The importance of dietary calcium to bone health in childhood and adolescence has been emphasized (1,12,15). There is some concern about the proportion of adolescents, particularly girls, who appear to be failing to meet the dietary recommended level of calcium (18). Adolescence also appears to be the life stage during the first 2 decades of life that has the highest prevalence of low vitamin D status (41). It is well established that prolonged and severe vitamin D deficiency leads to rickets in children (15). Less severe vitamin D deficiency, although it does not cause rickets, may prevent children and adolescents from reaching their genetically programmed height and peak bone mass (27). For example, results from studies in adolescents provide evidence of a possible adverse effect of vitamin D deficiency and insufficiency for bone health in children (42–44). A recent 12-mo intervention study with supplemental vitamin D shows the benefits to BMC in adolescent Finnish girls (45). There is a need to consider various strategies for increasing vitamin D status of adolescents.

    Beyond the effect of calcium and vitamin D, there have been a number of recent studies that show the importance of other nutrients and food components. Kalkwarf et al. (46) investigated the relation between vitamin K intake (and status) and indices of bone health in children and adolescents (aged 3–16 y). Their findings suggest that better vitamin K status was associated with decreased bone turnover in healthy girls consuming a typical U.S. diet. However, vitamin K status was not consistently associated with BMC. O’Connor et al. (47) showed that better vitamin K status was associated with increased BMC in healthy peripubertal Danish girls, although no effects on bone metabolism were evident. Thus, there is a need for well-designed, randomized vitamin K1 supplementation trials in children and adolescents to confirm epidemiological findings of an association between vitamin K status and bone health.

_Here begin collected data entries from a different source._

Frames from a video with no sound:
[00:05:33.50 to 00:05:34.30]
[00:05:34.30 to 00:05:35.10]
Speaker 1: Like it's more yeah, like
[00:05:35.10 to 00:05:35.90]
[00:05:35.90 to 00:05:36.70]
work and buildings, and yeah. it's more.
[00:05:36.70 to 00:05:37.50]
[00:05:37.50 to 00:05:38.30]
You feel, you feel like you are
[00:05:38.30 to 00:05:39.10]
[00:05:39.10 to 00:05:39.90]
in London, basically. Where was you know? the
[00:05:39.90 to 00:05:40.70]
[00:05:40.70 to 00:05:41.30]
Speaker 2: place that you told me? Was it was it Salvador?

As mentioned previously, there is a growing body of evidence to show that nondigestible oligosaccharides (especially inulin type fructans) can enhance calcium absorption. This is particularly the case in adolescents, and the studies illustrating this have been reviewed elsewhere (22,23). One recent study merits particular mention, namely that of Abrams et al. (48), who recently reported the findings of a 12-mo randomized, placebo controlled intervention trial with an inulin-type fructan (Synergy) in 9- to 13-y-old boys and girls. They found that calcium absorption was significantly higher in the inulin-type fructan supplemented group than in the placebo (maltodextrin) control group at 8 wk but also, interestingly, after 12 mo (48)

Furthermore, there was evidence that the additional calcium absorbed was retained within the body for use by skeletal tissue. The group receiving the inulin-type fructan had a greater increment in both BMC and BMD than did the control group (48). These findings strongly suggest that addition of selective nondigestible oligosaccharides to food represents an opportunity for increasing the uptake and utilization of calcium present in the diet.

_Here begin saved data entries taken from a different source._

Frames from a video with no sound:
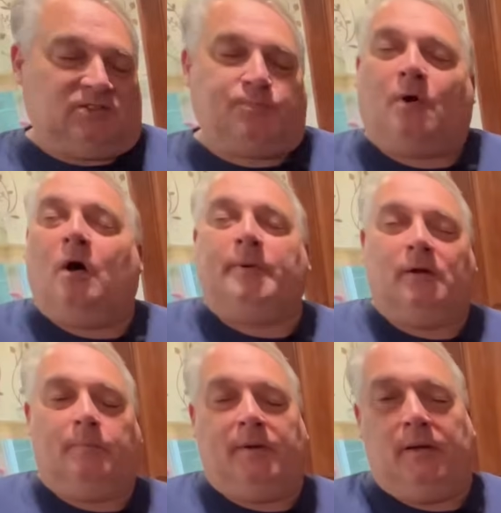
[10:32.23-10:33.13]
It's probably
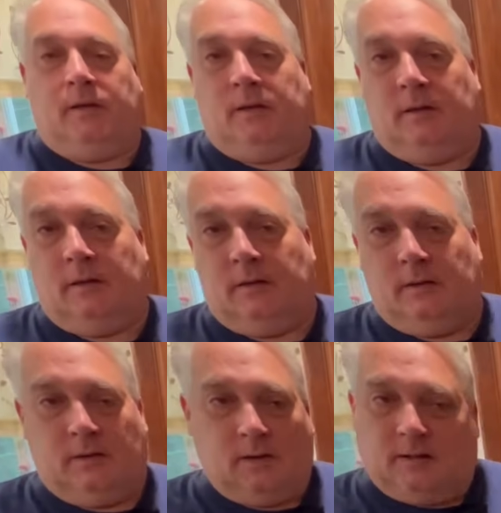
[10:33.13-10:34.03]
going to be
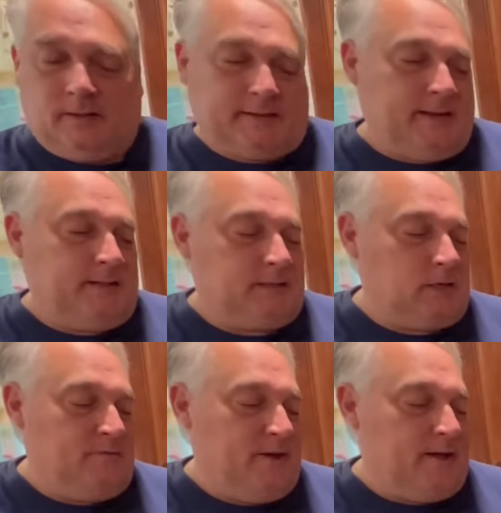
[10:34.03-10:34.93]
not like anything
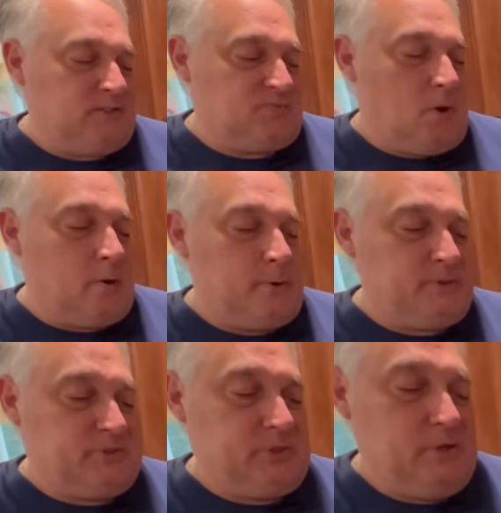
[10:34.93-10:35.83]
you've had as far
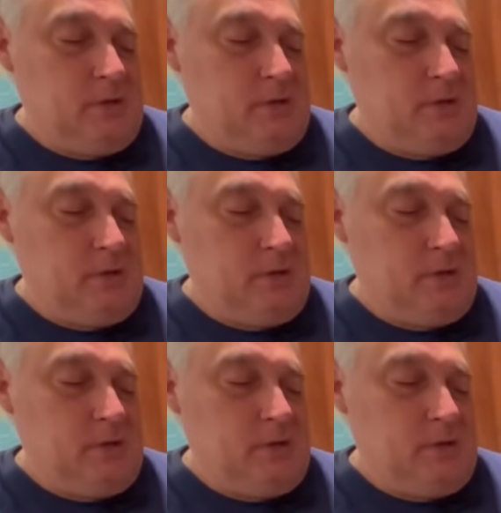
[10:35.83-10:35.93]
as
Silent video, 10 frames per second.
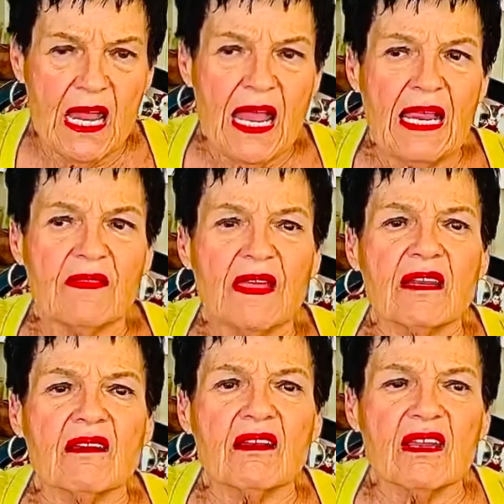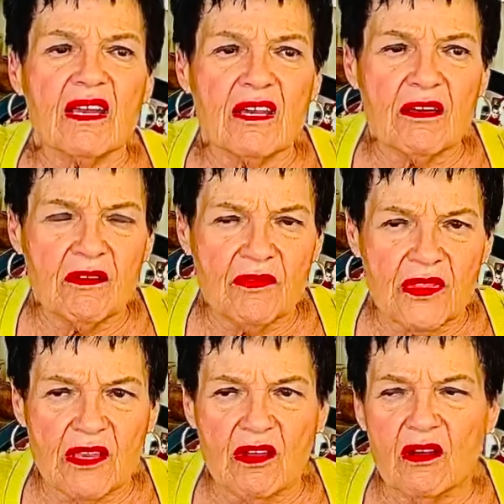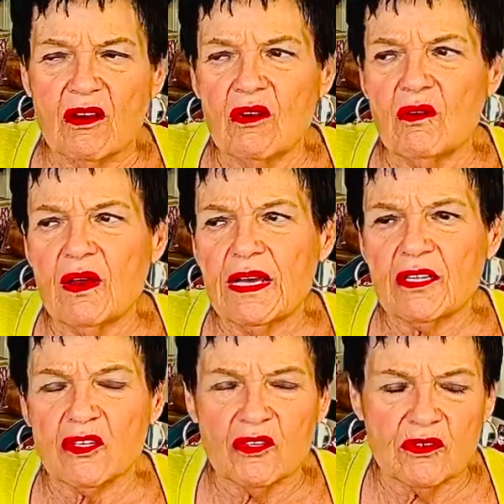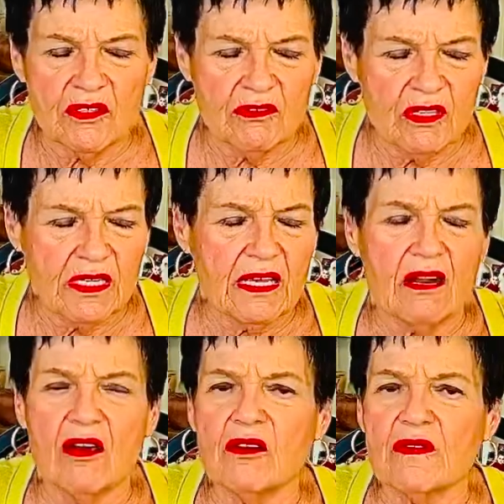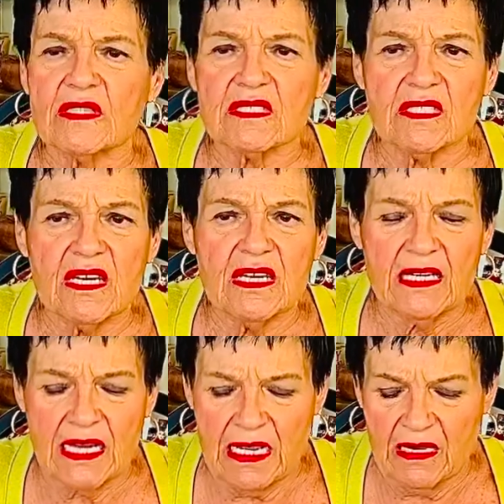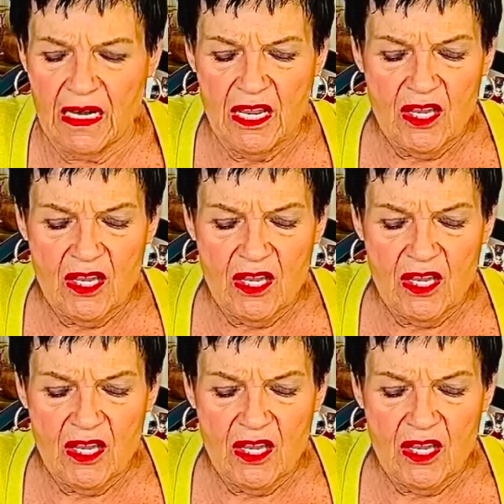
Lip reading: and they love how do you get all of this done? And,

It is also of interest that inulin-type fructans have been suggested to positively influence postmeal satiety and food intake (49), which might be of potential application in tacking childhood obesity, not only of importance for its own sake but also because childhood obesity has been shown to increase risk of childhood fracture (50).

The lack of effective treatments for degenerative diseases such as osteoporosis places increased emphasis on a preventative approach, including dietary strategies. In addition, it offers considerable opportunities for the development of functional foods. The development of nutritional policies as well as of functional foods for bone health must be based on a detailed understanding of the influence of dietary constituents on health. Particularly in the case of functional foods, their development must be supported by independent and appropriate scientific evidence to demonstrate efficacy with respect to claimed health benefits. Thus, more research on the role of diet on bone health is required. In addition, more emphasis should be placed on understanding the role of diet and nutrition on bone health during childhood and adolescence.